_EXERCISE DIRECTIONS_. Return the lines below exactly, please, from the one containing "[0:08.00-0:09.00]" through the last one, both included, and leave out any pictures.

_DATA TO EXAMINE_.
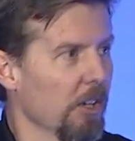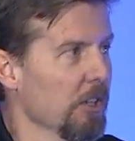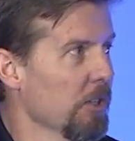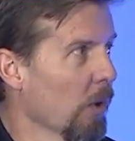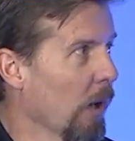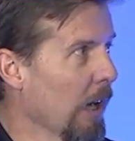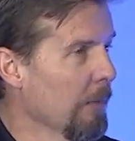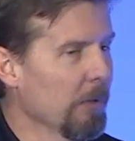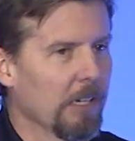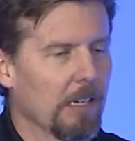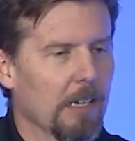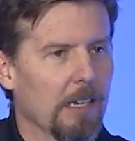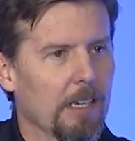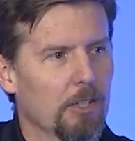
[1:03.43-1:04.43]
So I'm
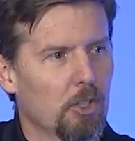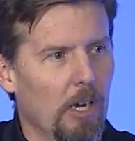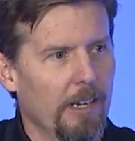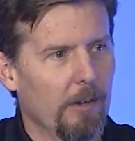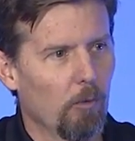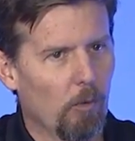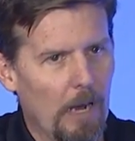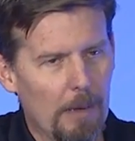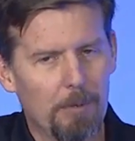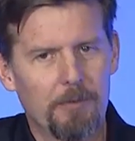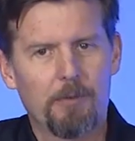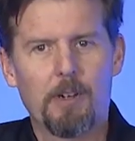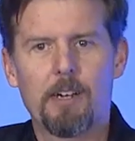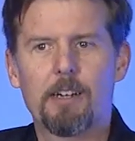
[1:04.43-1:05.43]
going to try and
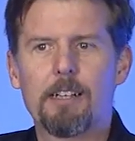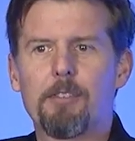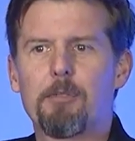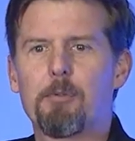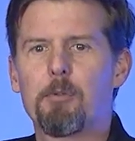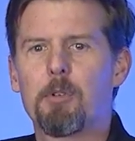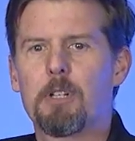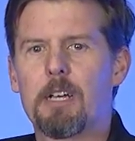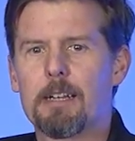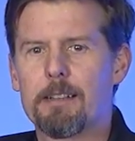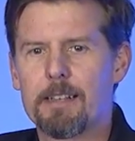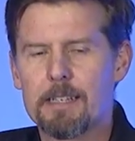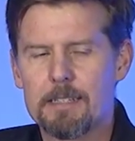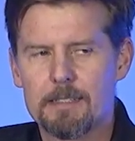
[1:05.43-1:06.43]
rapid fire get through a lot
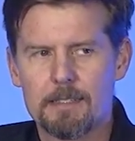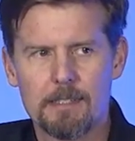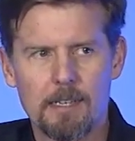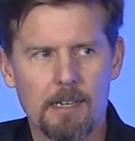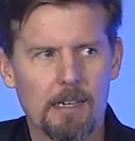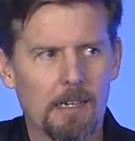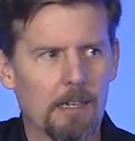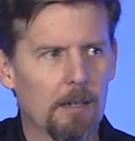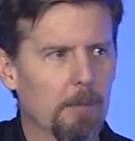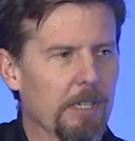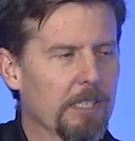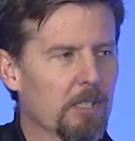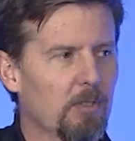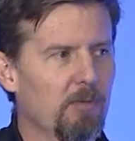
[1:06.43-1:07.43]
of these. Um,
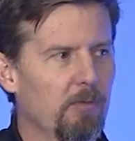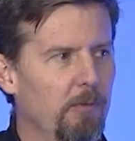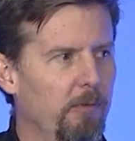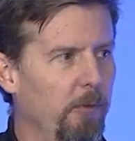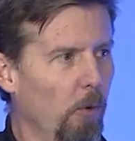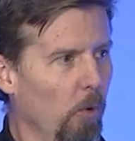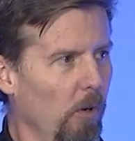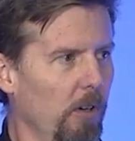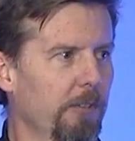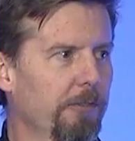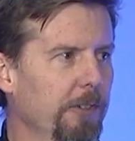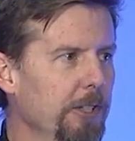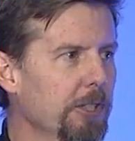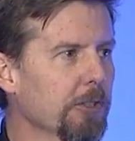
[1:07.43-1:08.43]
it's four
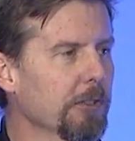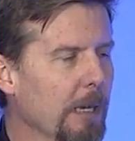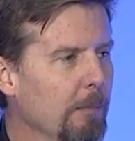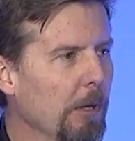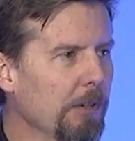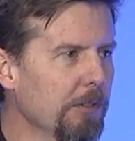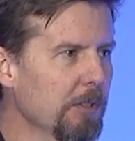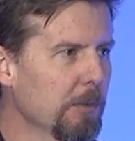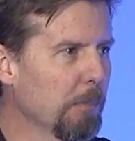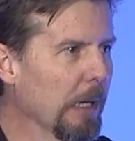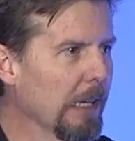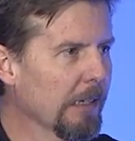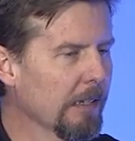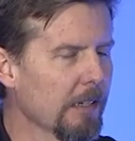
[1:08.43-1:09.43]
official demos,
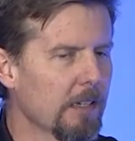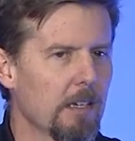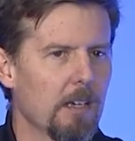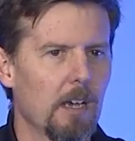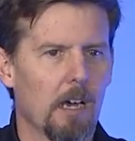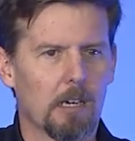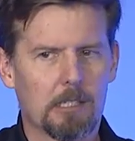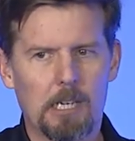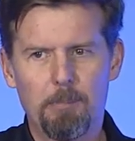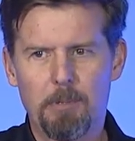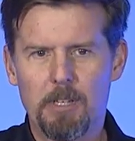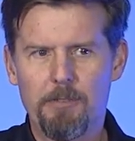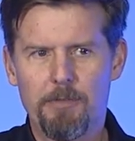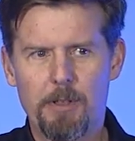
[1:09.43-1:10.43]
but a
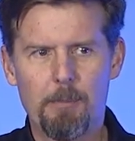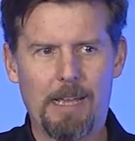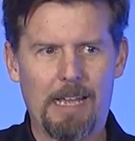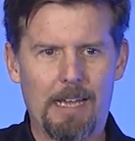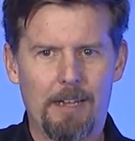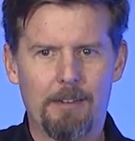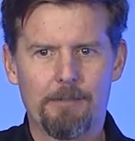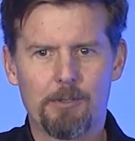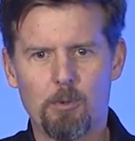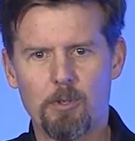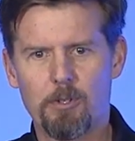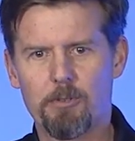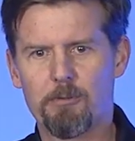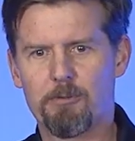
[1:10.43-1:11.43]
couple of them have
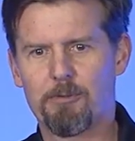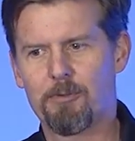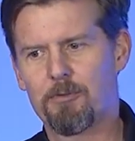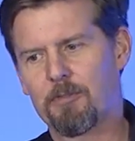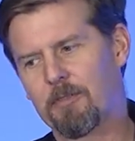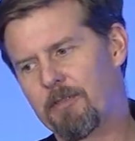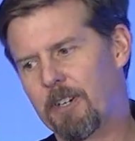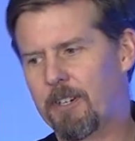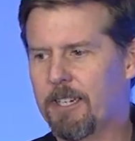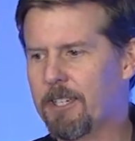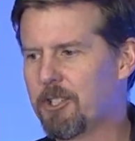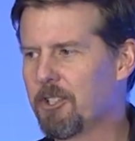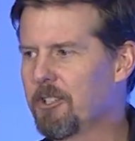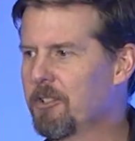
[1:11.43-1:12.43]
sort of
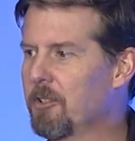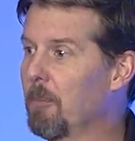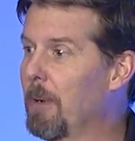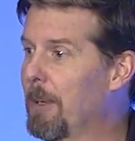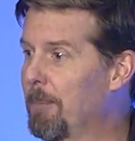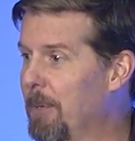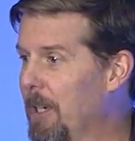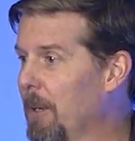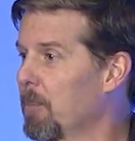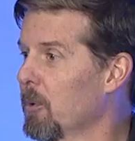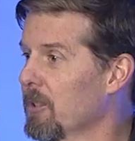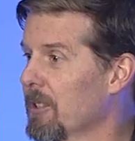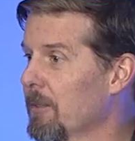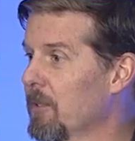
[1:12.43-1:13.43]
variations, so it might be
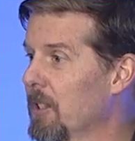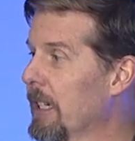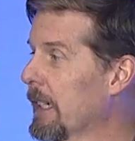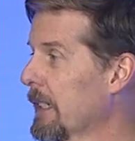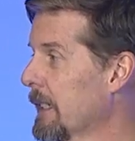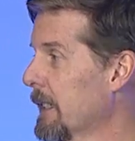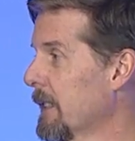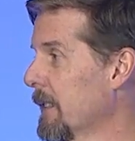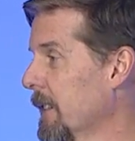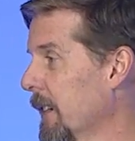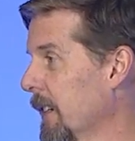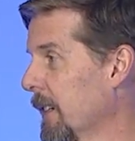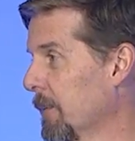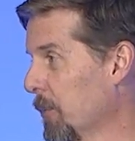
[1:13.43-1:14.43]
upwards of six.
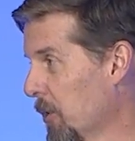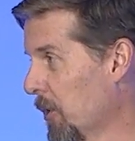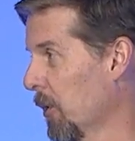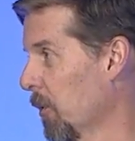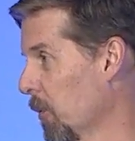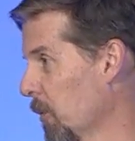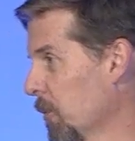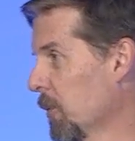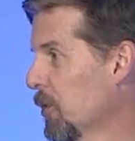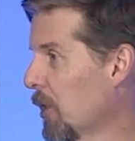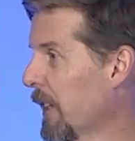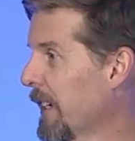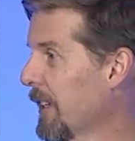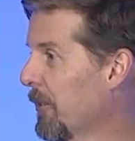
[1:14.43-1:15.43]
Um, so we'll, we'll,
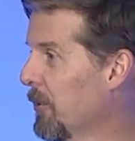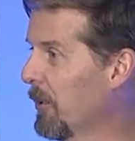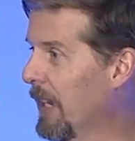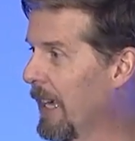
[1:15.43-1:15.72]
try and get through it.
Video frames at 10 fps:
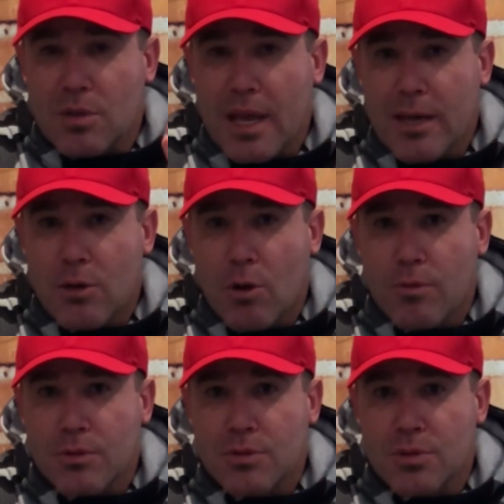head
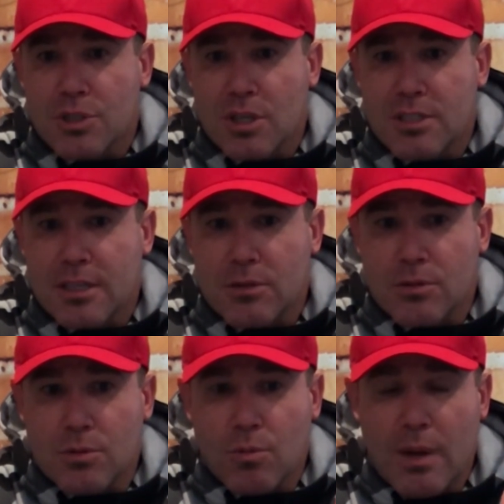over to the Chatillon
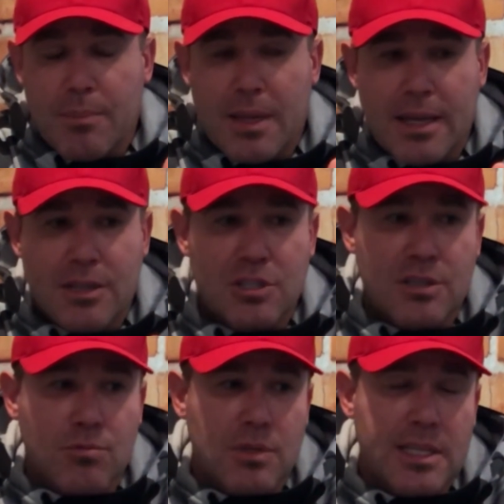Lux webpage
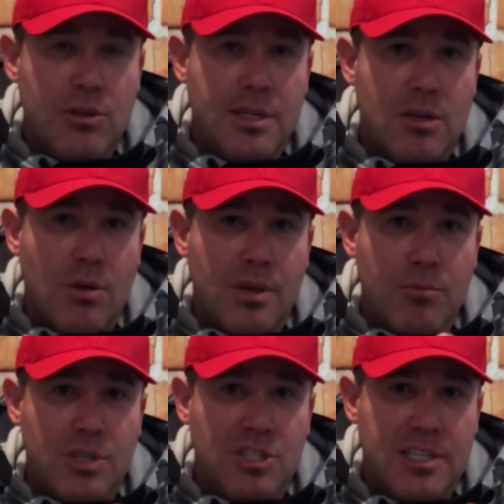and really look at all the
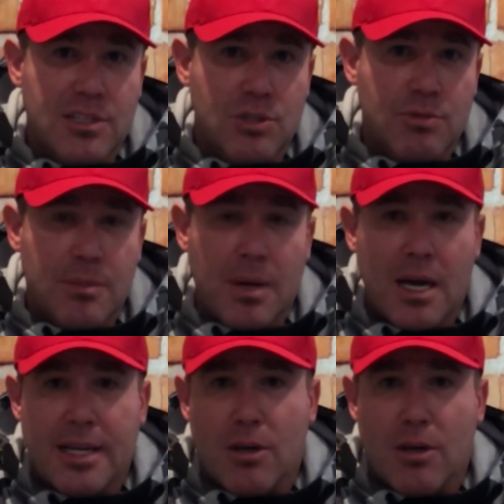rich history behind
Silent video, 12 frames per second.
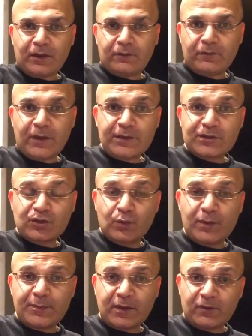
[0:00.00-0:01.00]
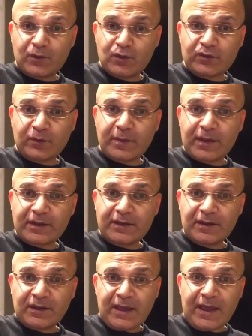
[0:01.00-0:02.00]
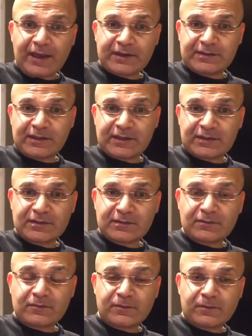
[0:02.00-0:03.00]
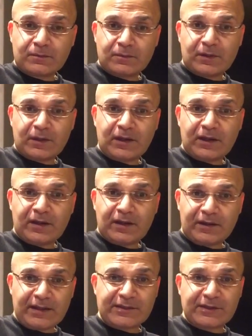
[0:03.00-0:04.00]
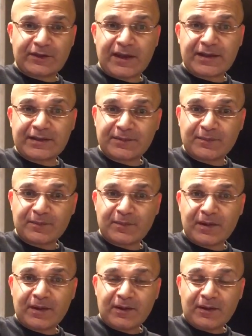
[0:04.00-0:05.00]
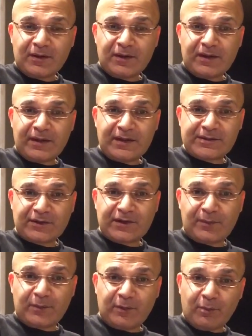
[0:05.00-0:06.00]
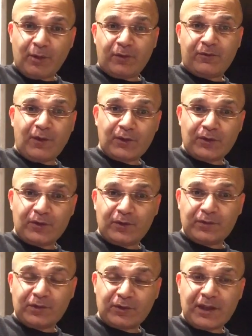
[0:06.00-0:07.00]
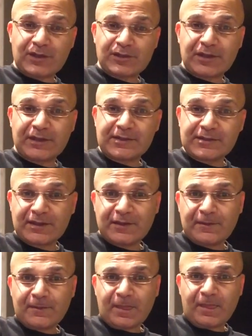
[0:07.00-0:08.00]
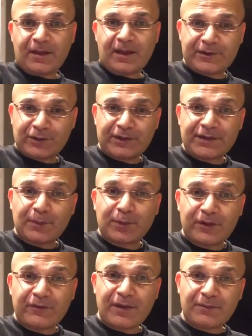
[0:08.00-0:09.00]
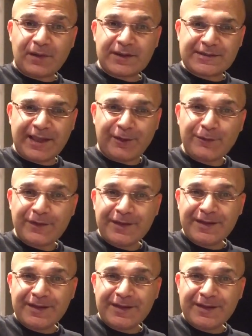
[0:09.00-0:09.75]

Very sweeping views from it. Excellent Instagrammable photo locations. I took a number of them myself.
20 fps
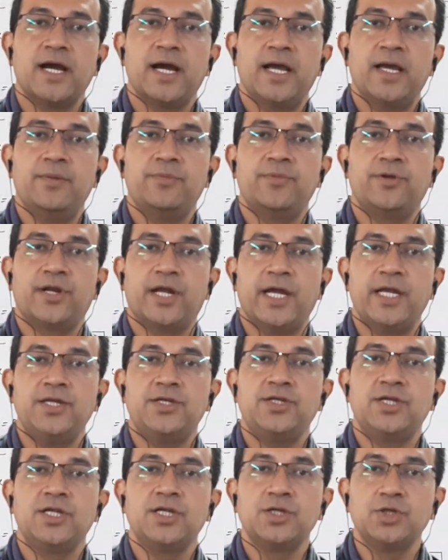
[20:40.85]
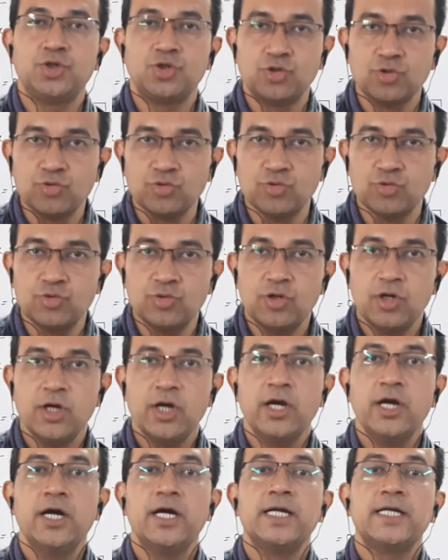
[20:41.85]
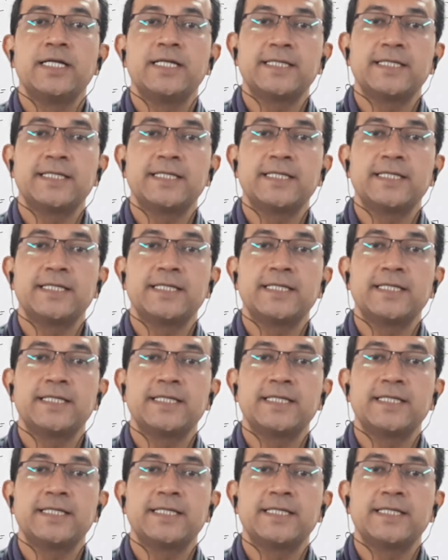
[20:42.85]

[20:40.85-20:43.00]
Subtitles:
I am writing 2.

_SOLUTION FOR THIS PROBLEM_.
[0:08.00-0:09.00]
[0:09.00-0:09.75]

Very sweeping views from it. Excellent Instagrammable photo locations. I took a number of them myself.
20 fps
[20:40.85]
[20:41.85]
[20:42.85]

[20:40.85-20:43.00]
Subtitles:
I am writing 2.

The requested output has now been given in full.